To verify if that's the case, I suggest trying to use only one other cardinal direction as the negative set, and see if that improves results. In case it does, you can train 7 classifiers, one for each direction. Another option might be to use the multiclass option of libSVM, or a tool like SVMLight, which is able to classify one against many.
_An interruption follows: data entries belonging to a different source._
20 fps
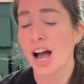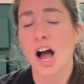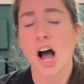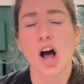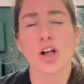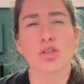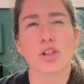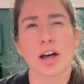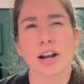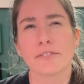A
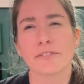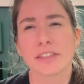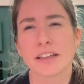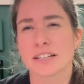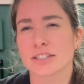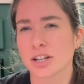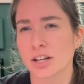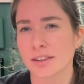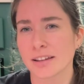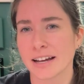lot of
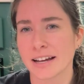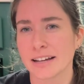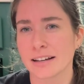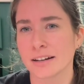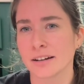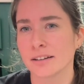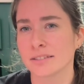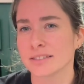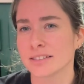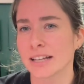things
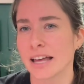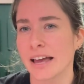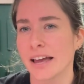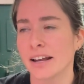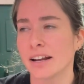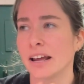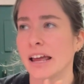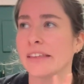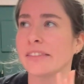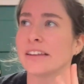online
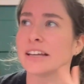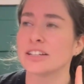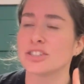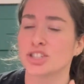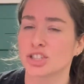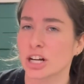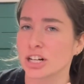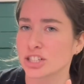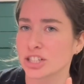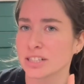said, and the
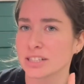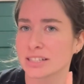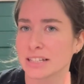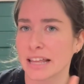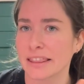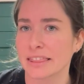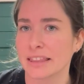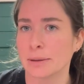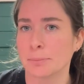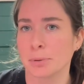instructions
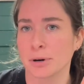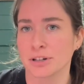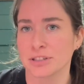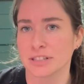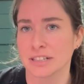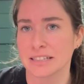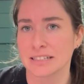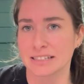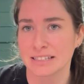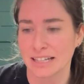that the
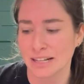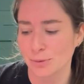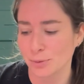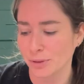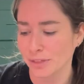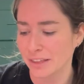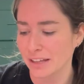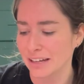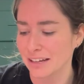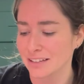person sent
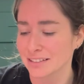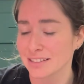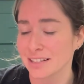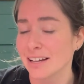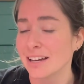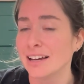with these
One caveat of most SVM implementations is their inability to support big differences between the positive and negative sets, even with weighting. From my experience, weighting factors of over 4-5 are problematic in many cases. On the other hand, since your variety in the negative side is large, taking equal sizes might also be less than optimal. Thus, I'd suggest using something like 338 positive examples, and around 1000-1200 random negative examples, with weighting.
A little off your question, I would have considered also other types of classification. To start with, I'd suggest thinking about knn.